[<prev] [next>] [<thread-prev] [thread-next>] [day] [month] [year] [list]
Message-ID: <3224aae1d09788aba687fd7bd9e088f233016fc8.camel@intel.com>
Date: Wed, 4 Jul 2018 09:16:37 +0000
From: "Yang, Bin" <bin.yang@...el.com>
To: "tglx@...utronix.de" <tglx@...utronix.de>
CC: "mingo@...nel.org" <mingo@...nel.org>,
"hpa@...or.com" <hpa@...or.com>,
"linux-kernel@...r.kernel.org" <linux-kernel@...r.kernel.org>,
"peterz@...radead.org" <peterz@...radead.org>,
"x86@...nel.org" <x86@...nel.org>
Subject: Re: [PATCH] x86/mm: fix cpu stuck issue in
__change_page_attr_set_clr
You are completely right. After considering, I think my patch is like a
workaround but not real fix. I am trying to re-write a new patch
without cache implementation.
Please give me one or two days to re-write this patch and discribe it
more clearly in commit comment.
thanks,
Bin
On Wed, 2018-07-04 at 09:40 +0200, Thomas Gleixner wrote:
> On Wed, 4 Jul 2018, Yang, Bin wrote:
> > thanks for reviewing my patch. I will update a new patch version
> > based
> > on your feedback soon
>
> Take your time.
>
> > On Tue, 2018-07-03 at 15:57 +0200, Thomas Gleixner wrote:
> > Below is the new commit comment I will use in new patch version
> > soon
> > > Please do not use the output of git show for submitting a patch.
> > > Use
> > > git format-patch(1). >
> >
> > I use "git send-email -1" to submit patch for review. Should I run
> > "git
> > format-patch" first and send the patch as email?
>
> git send-email is fine, but it should not result in the changelog
> being
> indented by a bunch of spaces. That's why I assumed that you used git
> show
> because that's exacty the format. I'm not using it, so I can't give
> you
> advise there.
>
> > ===========
> > If cpu supports "pdpe1gb", kernel will try its best to use 1G big
> > page.
> > When changing a 4K page attr inside 1G page range,
> > __change_page_attr()
> > will either consume this 4K page into the 1G page, or it splits 1G
> > page
> > into 2M pages and tries again. The retry will either consume the 4K
> > page into a 2MB page, or it splits 2MB page into 4K pages.

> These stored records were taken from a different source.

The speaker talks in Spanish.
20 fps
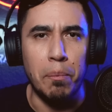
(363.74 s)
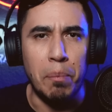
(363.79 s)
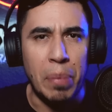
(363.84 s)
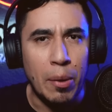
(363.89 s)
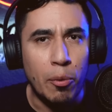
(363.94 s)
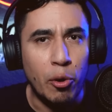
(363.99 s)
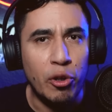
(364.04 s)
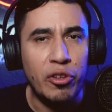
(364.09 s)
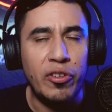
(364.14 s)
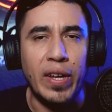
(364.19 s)

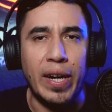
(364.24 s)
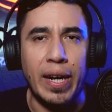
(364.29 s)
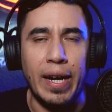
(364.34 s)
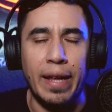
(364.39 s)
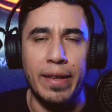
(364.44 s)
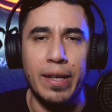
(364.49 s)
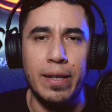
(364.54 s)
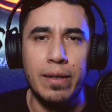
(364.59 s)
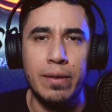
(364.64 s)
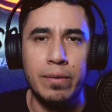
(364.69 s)
vivo
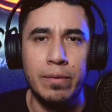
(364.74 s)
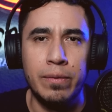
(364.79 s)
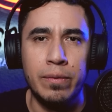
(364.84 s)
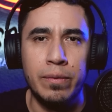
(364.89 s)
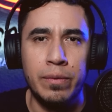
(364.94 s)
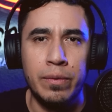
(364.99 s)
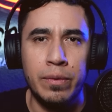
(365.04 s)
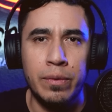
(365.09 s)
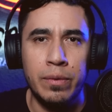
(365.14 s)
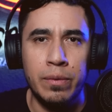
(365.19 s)
encerrada
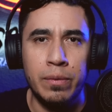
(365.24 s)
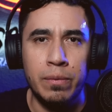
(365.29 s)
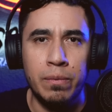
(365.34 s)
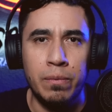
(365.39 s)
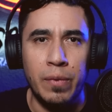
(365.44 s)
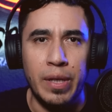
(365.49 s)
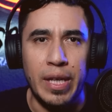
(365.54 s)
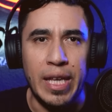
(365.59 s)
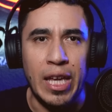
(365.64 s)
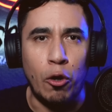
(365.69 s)

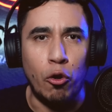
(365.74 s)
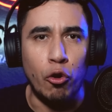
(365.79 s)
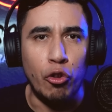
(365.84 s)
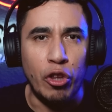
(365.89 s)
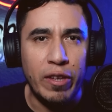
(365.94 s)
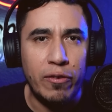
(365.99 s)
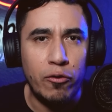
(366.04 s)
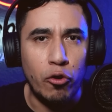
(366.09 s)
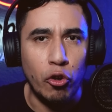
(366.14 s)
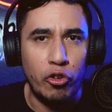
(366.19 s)
y
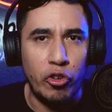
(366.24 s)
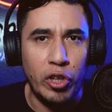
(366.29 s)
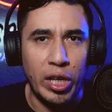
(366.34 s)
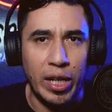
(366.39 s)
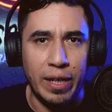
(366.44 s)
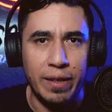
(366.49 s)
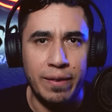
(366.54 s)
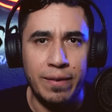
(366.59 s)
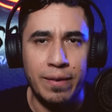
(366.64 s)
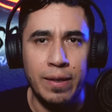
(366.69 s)
con estos
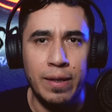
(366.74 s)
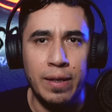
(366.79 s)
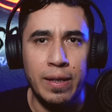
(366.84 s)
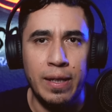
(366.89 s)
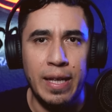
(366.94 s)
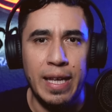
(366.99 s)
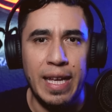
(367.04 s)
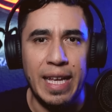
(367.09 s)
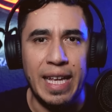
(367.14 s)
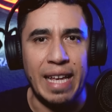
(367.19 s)
seres
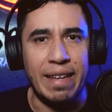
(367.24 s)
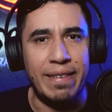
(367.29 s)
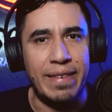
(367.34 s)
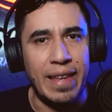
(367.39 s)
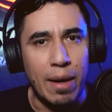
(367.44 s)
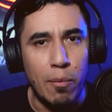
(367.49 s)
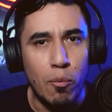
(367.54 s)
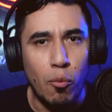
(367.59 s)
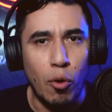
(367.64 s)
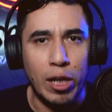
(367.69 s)
que
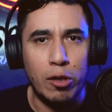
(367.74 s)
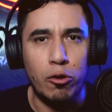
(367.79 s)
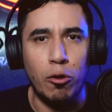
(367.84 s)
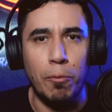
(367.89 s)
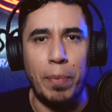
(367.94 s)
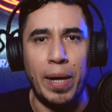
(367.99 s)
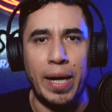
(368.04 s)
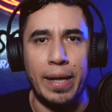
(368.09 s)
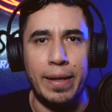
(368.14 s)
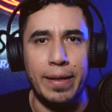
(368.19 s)
se han
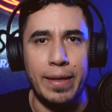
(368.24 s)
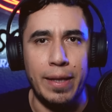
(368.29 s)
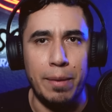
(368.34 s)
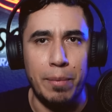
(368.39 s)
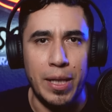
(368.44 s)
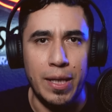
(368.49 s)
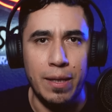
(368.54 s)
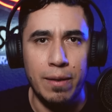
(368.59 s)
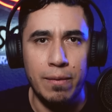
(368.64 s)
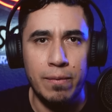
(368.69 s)
vuelto parte de
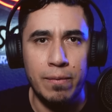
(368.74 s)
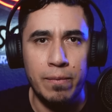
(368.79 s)
mí.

> > try_preserve_large_page() is called by __change_page_attr() to
> > decide
>
> I know what calls try_preserve_large_page(), but you still fail to
> explain
> the full call chain including parameters which I asked for.
>
> > it by checking all 4K pages inside the big page one by one.
>
> After your change this will still happen. You just shortcut the inner
> workings, but you are still not explaining why the shortcut is
> necessary in
> the first place.
>
> The try_preserve_large_page() logic should not need any of this
> unless
> there is a subtle implementation bug. If that's the case, then the
> bug
> needs to be isolated and fixed and not papered over by magic short
> cuts.
>
> > This issue is discovered during kernel boot time optimization.

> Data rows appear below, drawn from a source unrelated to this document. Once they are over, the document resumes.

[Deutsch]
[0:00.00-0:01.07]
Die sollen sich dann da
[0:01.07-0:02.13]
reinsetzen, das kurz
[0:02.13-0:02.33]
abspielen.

> > Sometimes, free_initmem() returns after about 600ms on my x86_64
> > board
> > with 4GB memory.
> >
> > Since it is a common issue of x86_64, it can be reproduced by qemu
> > too.
> > We can add some logs in try_preserve_large_page() function to
> > measure
> > the loop count and elapsed time. Please make sure the host CPU has
> > "pdpe1gb" flag and run below qemu command to reproduce it:
> >
> > qemu-system-x86_64 -enable-kvm -cpu host -serial mon:stdio -m 4G
> > -nographic -kernel bzImage -initrd ramdisk.img -append
> > "console=ttyS0"
> >
> > Since default x86_64 kernel enables CONFIG_RANDOMIZE_BASE, it needs
> > to
>
> Huch? What as this to do with randomize base?
>
> > try many times to let init memory be randomized in a 1G page range.
>
> And no, I'm not interested in random qemu commands and adding logs
> into
> something. You already did the investigation, but you fail to provide
> the
> information. And I'm not asking for random timing logs, I ask about a
> proper explanation why this happens even if it's supposed not to
> happen.
>
> > This patch try to cache the last address which had been checked
> > just
>
> See Documentation/process/submitting-patches.rst and search for 'This
> patch' ....
>
> > now. If the next address is in same big page with same attr, the
> > cache
> > will be used without full range check.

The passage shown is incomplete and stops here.